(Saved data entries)

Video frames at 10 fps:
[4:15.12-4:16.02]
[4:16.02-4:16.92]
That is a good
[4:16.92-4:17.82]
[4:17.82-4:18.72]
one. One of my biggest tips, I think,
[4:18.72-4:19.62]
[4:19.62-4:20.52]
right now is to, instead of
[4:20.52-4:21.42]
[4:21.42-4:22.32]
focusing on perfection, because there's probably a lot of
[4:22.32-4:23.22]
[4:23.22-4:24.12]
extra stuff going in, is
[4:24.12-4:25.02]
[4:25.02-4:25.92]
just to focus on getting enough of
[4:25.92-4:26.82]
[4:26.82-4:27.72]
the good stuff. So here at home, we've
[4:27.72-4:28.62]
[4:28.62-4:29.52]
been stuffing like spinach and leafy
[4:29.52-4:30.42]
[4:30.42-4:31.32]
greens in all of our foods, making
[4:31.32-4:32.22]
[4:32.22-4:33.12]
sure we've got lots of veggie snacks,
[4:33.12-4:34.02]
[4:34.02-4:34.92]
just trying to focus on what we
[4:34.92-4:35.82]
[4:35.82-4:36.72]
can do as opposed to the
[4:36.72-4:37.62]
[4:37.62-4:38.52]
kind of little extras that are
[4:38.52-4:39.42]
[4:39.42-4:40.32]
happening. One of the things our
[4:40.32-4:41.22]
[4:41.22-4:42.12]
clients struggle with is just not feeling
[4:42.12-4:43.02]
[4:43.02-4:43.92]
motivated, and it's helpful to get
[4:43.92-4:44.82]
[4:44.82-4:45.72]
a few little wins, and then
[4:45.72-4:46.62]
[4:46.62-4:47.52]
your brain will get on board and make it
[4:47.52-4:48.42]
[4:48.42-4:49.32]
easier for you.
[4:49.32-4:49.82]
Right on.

Work instruction: Transcribe verbatim. Cover the lines from the first line of the entries above to the line containing "[4:33.12-4:34.02]", inclusive.

Response:
Video frames at 10 fps:
[4:15.12-4:16.02]
[4:16.02-4:16.92]
That is a good
[4:16.92-4:17.82]
[4:17.82-4:18.72]
one. One of my biggest tips, I think,
[4:18.72-4:19.62]
[4:19.62-4:20.52]
right now is to, instead of
[4:20.52-4:21.42]
[4:21.42-4:22.32]
focusing on perfection, because there's probably a lot of
[4:22.32-4:23.22]
[4:23.22-4:24.12]
extra stuff going in, is
[4:24.12-4:25.02]
[4:25.02-4:25.92]
just to focus on getting enough of
[4:25.92-4:26.82]
[4:26.82-4:27.72]
the good stuff. So here at home, we've
[4:27.72-4:28.62]
[4:28.62-4:29.52]
been stuffing like spinach and leafy
[4:29.52-4:30.42]
[4:30.42-4:31.32]
greens in all of our foods, making
[4:31.32-4:32.22]
[4:32.22-4:33.12]
sure we've got lots of veggie snacks,
[4:33.12-4:34.02]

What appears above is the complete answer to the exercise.